Le ministre du Travail écarte l'idée d'un 8 mars férié
Le ministre du Travail Jean-Pierre Farandou écarte, dans une interview à la Tribune Dimanche, l'idée, portée par la CGT, d'instaurer un nouveau jour férié le 8 mars, journée internationale des droits des femmes.
En plein débat sur la possibilité pour les boulangers et fleuristes de faire travailler leurs salariés le 1er mai, jour traditionnellement chômé et payé, la secrétaire générale de la centrale Sophie Binet a appelé vendredi à l'instauration d'un 8 mars férié.
"On a 11 jours fériés en moyenne" en France, "contre 12 en moyenne en Union européenne. Et donc nous voulons un nouveau jour férié le 8 mars, journée internationale de lutte pour les droits des femmes, qui doit devenir comme le 1er-Mai, un jour férié, chômé et rémunéré", a-t-elle dit.
Interrogé à ce sujet par la Tribune Dimanche, Jean-Pierre Farandou répond qu'il "souhaite surtout que les Françaises et les Français soient plus nombreux à travailler - je pense aux jeunes et aux salariés les plus expérimentés - pour permettre à la France de produire plus, de rester souveraine et aussi de financer son modèle social".
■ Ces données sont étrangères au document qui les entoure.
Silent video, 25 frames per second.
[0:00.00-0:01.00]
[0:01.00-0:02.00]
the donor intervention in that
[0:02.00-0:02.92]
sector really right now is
"Mais", ajoute-t-il, "je veux évidemment redire l’importance du 8 mars et de l’égalité femmes-hommes dans le monde du travail."
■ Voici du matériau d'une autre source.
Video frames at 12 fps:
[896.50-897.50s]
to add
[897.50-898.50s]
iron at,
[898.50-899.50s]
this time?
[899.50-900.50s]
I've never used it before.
Concernant l'accord trouvé avec les artisans boulangers et les artisans fleuristes autour du travail le 1er-Mai, le ministre du Travail se dit "heureux" d'avoir "réussi à trouver une solution par le dialogue social" qui respecte "le symbole du 1er-Mai".
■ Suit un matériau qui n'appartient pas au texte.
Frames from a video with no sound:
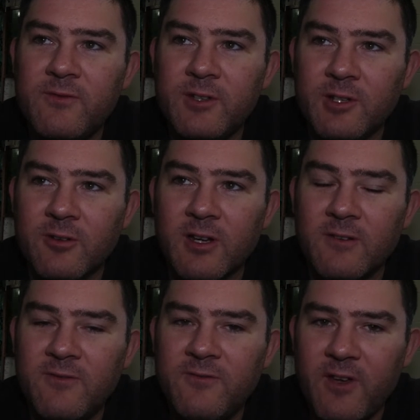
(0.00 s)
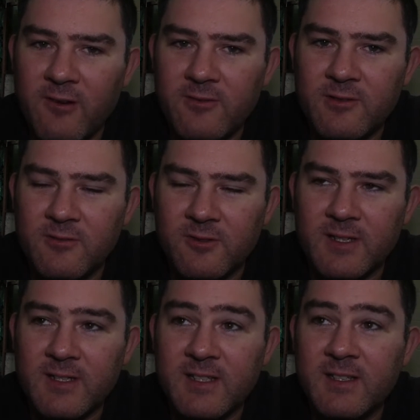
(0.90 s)
degree
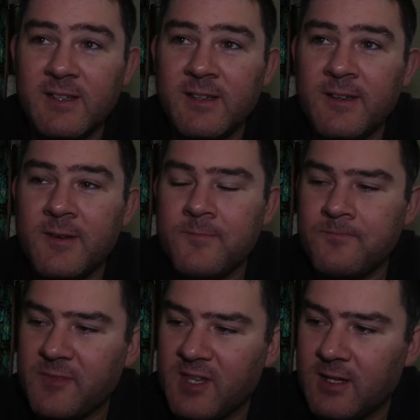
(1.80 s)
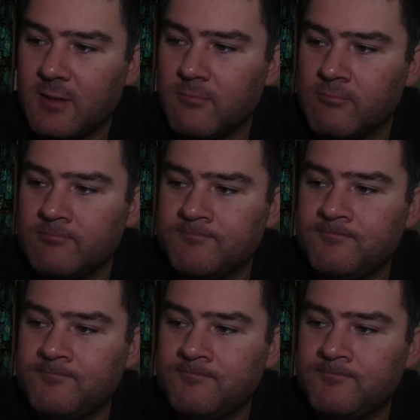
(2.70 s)
Fahrenheit. I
Il déplore à l'inverse le rejet par l’Assemblée nationale, en première lecture, du texte de loi reprenant l’accord entre les organisations patronales et syndicales sur les ruptures conventionnelles.
"Avec ce rejet, certains veulent mettre en panne la démocratie sociale", estime Jean-Pierre Farandou, qui prévient qu'au moment du vote en seconde lecture "il ne faudra pas changer une virgule de cet accord, sinon nous allons modifier l’équilibre trouvé par les partenaires sociaux" et "ce ne serait pas les respecter".
Pour faire vivre le dialogue social, il annonce par ailleurs son intention de transformer "le ministère du Travail historique, rue de Grenelle, à Paris, aujourd’hui inoccupé" en un lieu ouvert aux partenaires sociaux, et de rénover les "Bourses du travail, patrimoine essentiel de notre histoire sociale souvent dégradé".